“Getting to Happy” Book Review

Getting to Happy by Terry McMillan is the squeal to McMillan’s blockbuster novel and subsequent film, Waiting to Exhale. McMillan continues the story of four African-American best friends living in Arizona as they navigate the ups and downs of their romantic relationships. Yet, despite the turmoil in their careers and relationships, what remains constant is their undying loyalty to their friends. Set in 2005, we meet up again with Savannah Jackson, Robin Stokes, Gloria Matthews-King, and Bernadine Harris-Wheeler in their early 50’s.
What I always notice while reading McMillan’s novels are the errors. For example, Savannah mentions flying to Chicago for the Democratic National Convention in 2004 to see the young senator Barack Obama give a historic speech (p. 7). However, the Democratic National Convention occurred in Boston, Massachusetts, in 2004. A quick online search to verify the location would have saved McMillan from making this glaring error. In addition to her love affair with run-on sentences, I found myself being taken out of the story several times.
The novel also lacks subtly. Soon after, Bernadine’s daughter, Onika, mentions that her “girlfriend” is visiting from college. I was not surprised when Onika came out of the closet later in the book. In the next chapter, Gloria happily waits for her husband to come home to celebrate their anniversary. Early on, things would not go the way Gloria planned. None of these moments packed an ounce of suspense, and often I rolled my eyes, wishing the novel dug a little deeper. The only surprise was Savannah’s husband’s addiction to porn and Bernadine’s husband’s double life on the east coast.
What McMillan lacks in subtly and good editing she makes up for in snappy dialogue and insightful character reflection. Her characters come to life on the page, and if Whitney Houston had not passed away suddenly in February 2012, there is no doubt in my mind that Getting to Happy would have made it to the big screen as well. The characters feel like women you know and their vulnerability makes them approachable as subjects. I was near tears when reading about Bernadine’s betrayal at the hands of her partner, having recently had a similar experience. The losses are vivid, whether they come from a significant other, career, or self-esteem. Despite its many weaknesses, “Getting to Happy” is entertaining and reminds readers of the importance of true friendship.

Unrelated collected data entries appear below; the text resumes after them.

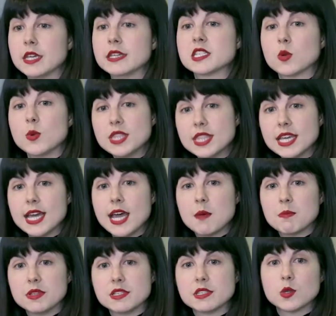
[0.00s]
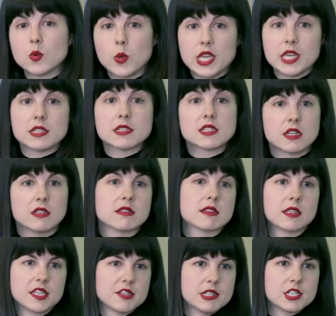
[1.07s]
So when that happens, we consult
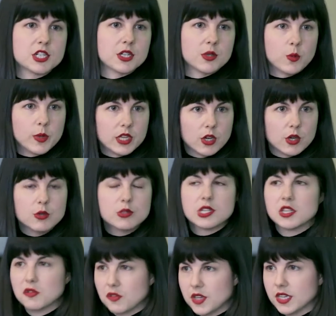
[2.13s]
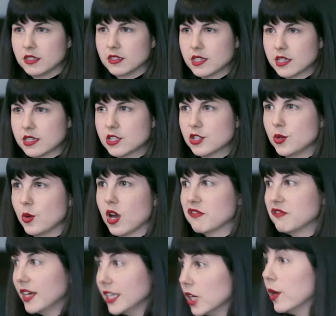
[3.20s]
the literature. We go to the field, to our
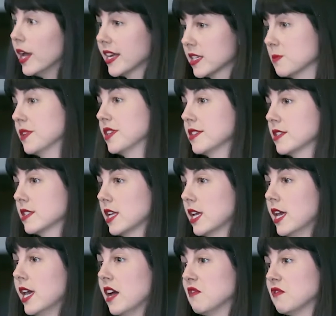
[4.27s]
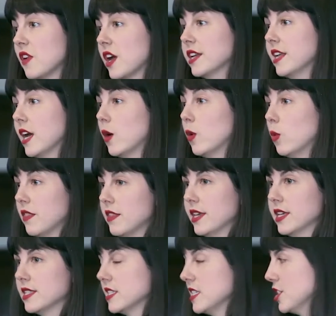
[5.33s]
fellow experts, and find out what they
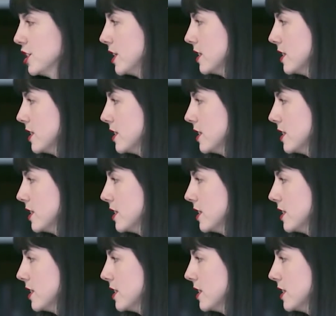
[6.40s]
can teachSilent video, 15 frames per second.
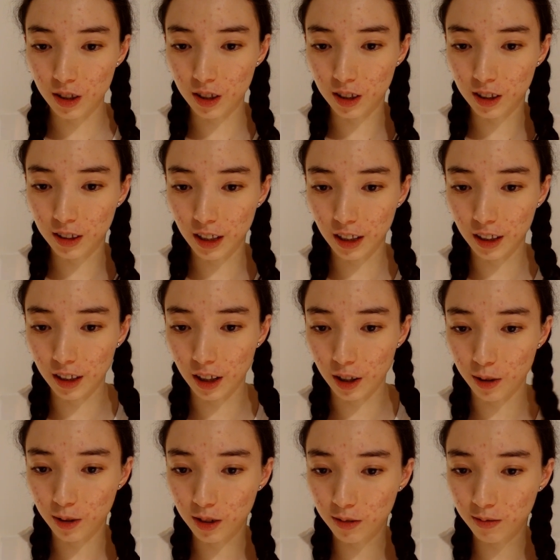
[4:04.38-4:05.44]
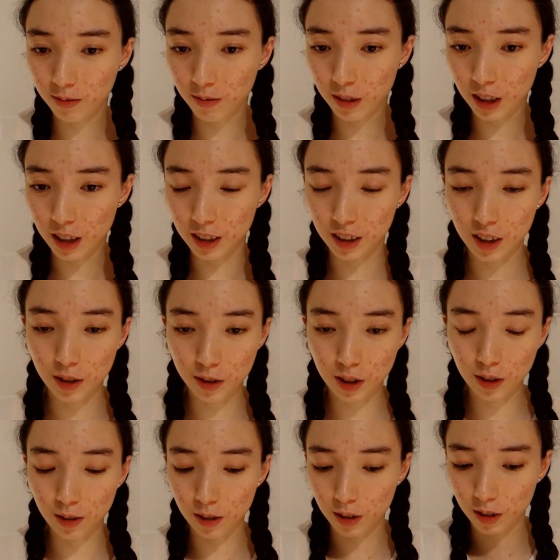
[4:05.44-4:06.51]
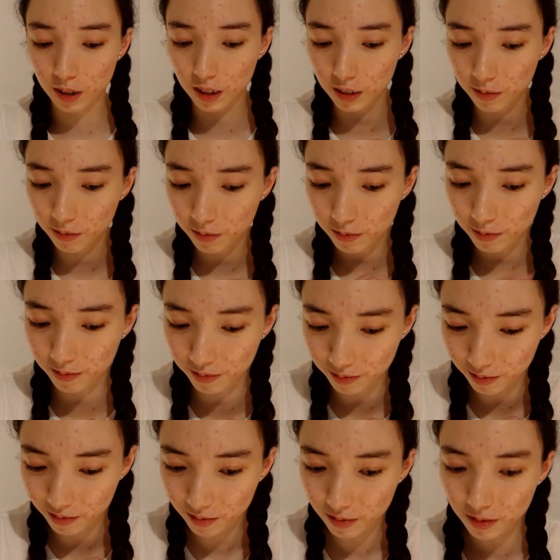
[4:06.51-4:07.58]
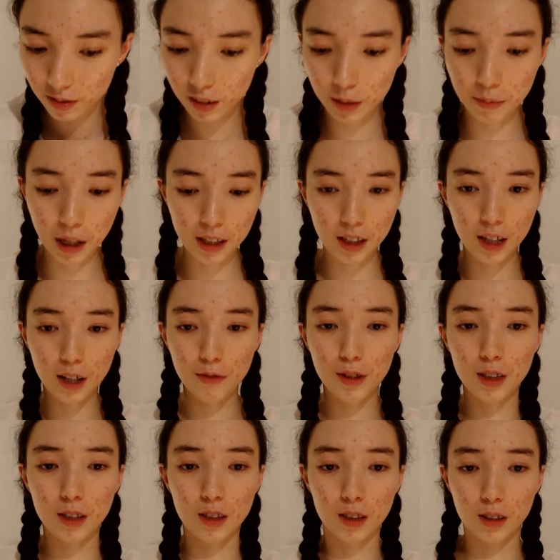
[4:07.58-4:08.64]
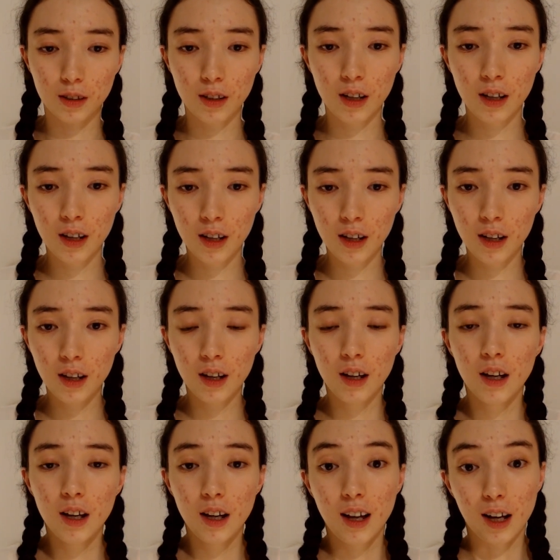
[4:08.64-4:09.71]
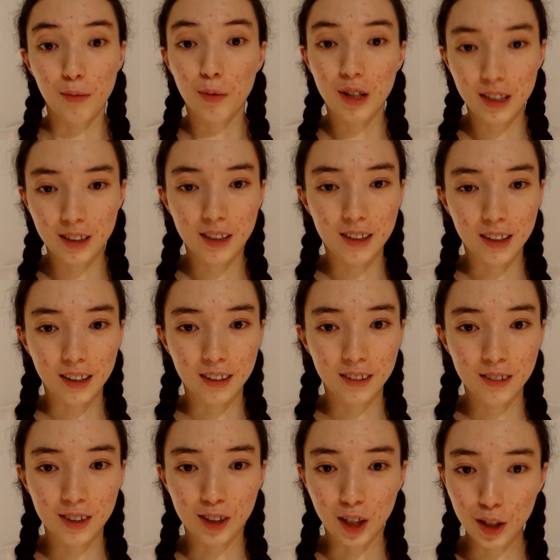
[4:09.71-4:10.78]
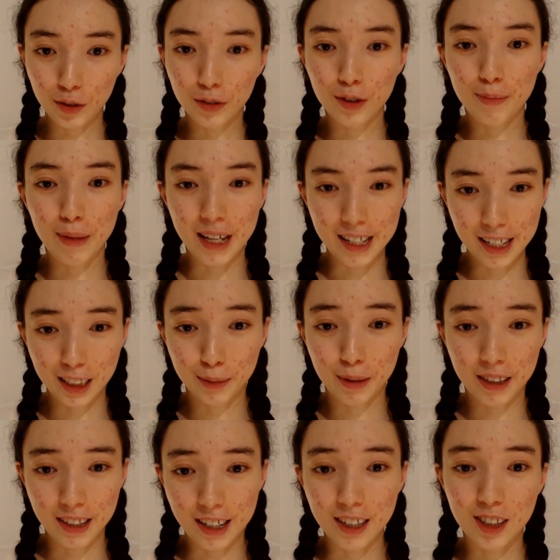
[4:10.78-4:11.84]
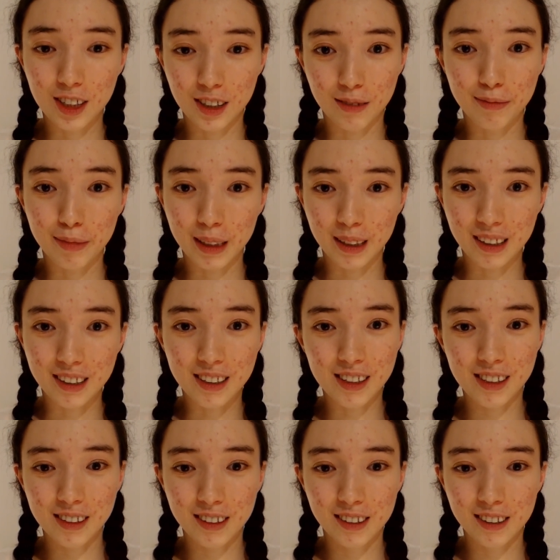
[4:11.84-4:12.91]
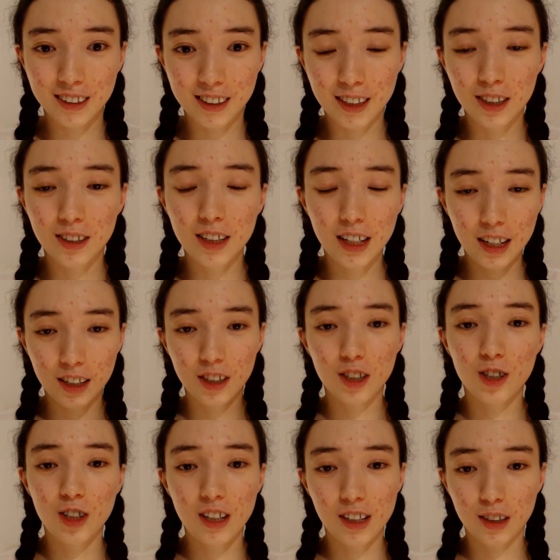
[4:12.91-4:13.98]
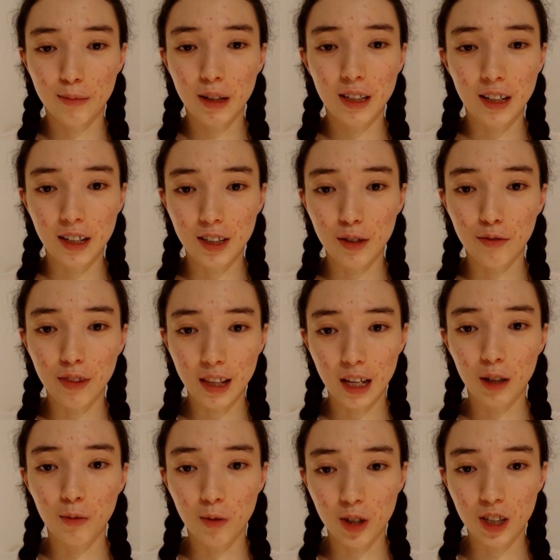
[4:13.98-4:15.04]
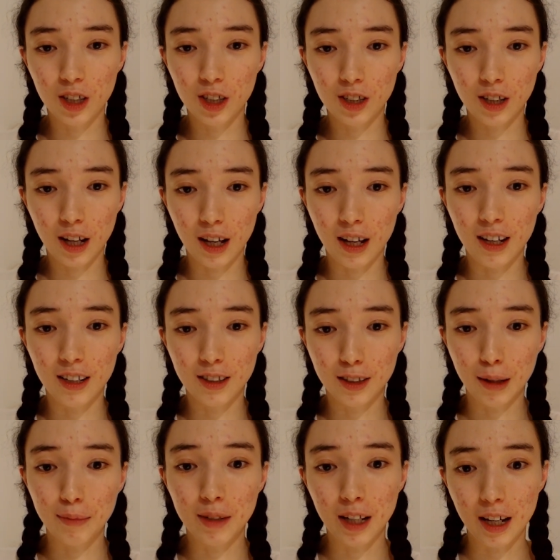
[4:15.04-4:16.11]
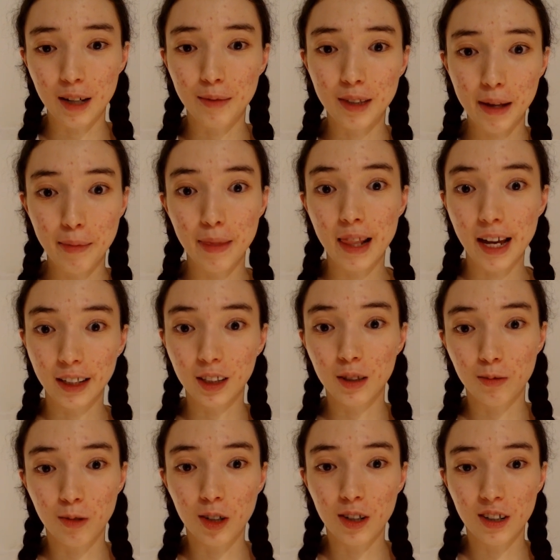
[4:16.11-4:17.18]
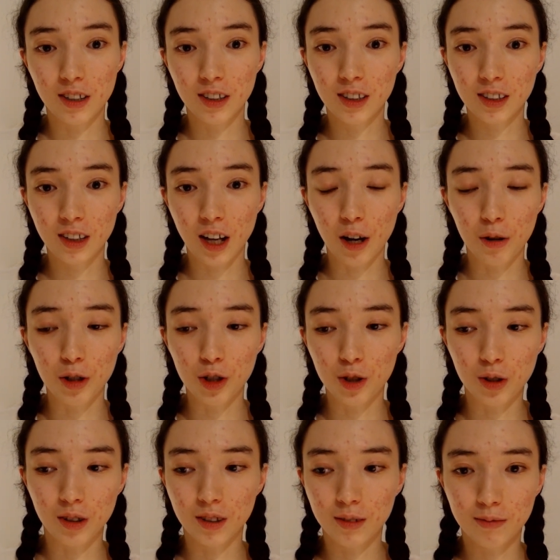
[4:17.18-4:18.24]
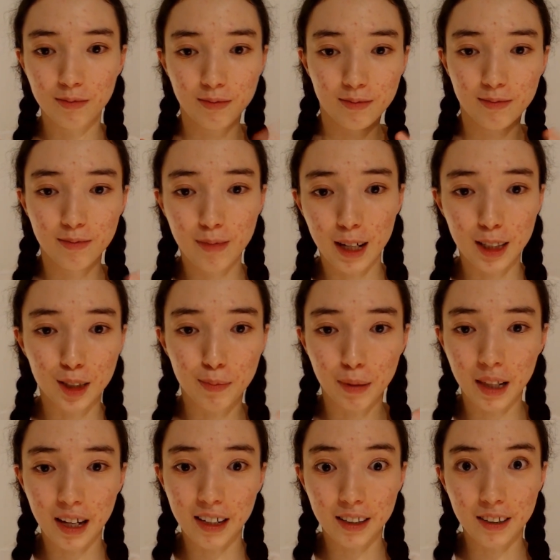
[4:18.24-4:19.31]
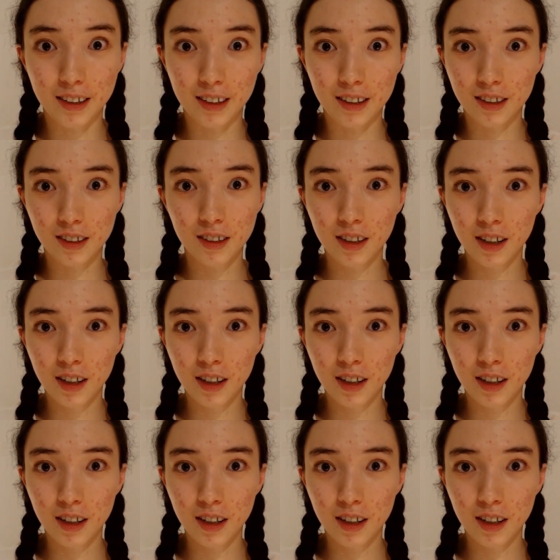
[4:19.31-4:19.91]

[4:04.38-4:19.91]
is sticking out. It doesn't look so good. But yeah, this is how braids are done. Sorry for the bad explanation, but since English is my native language, I sometimes am lacking words how I should explain it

5 thoughts on ““Getting to Happy” Book Review

      1. What did you think of it? I’ve read her other novels, like “Mama” and “Disappearing Act” both of which are much better than “Waiting to Exhale”
        and “How Stella Got Her Groove Back.” I often wondered why those two books became popular in the mainstream versus her better written and more emotionally powerful previous novels.

      2. I think I liked it…? I think it was OK. I read the books (I just checked – I have read ‘Waiting to Exhale’ too). They did not stand out particularly to me. I think I was more interested in the story and the characters than the style of writing. I think I read those books over 10 years ago. I will have to add those other books to my list.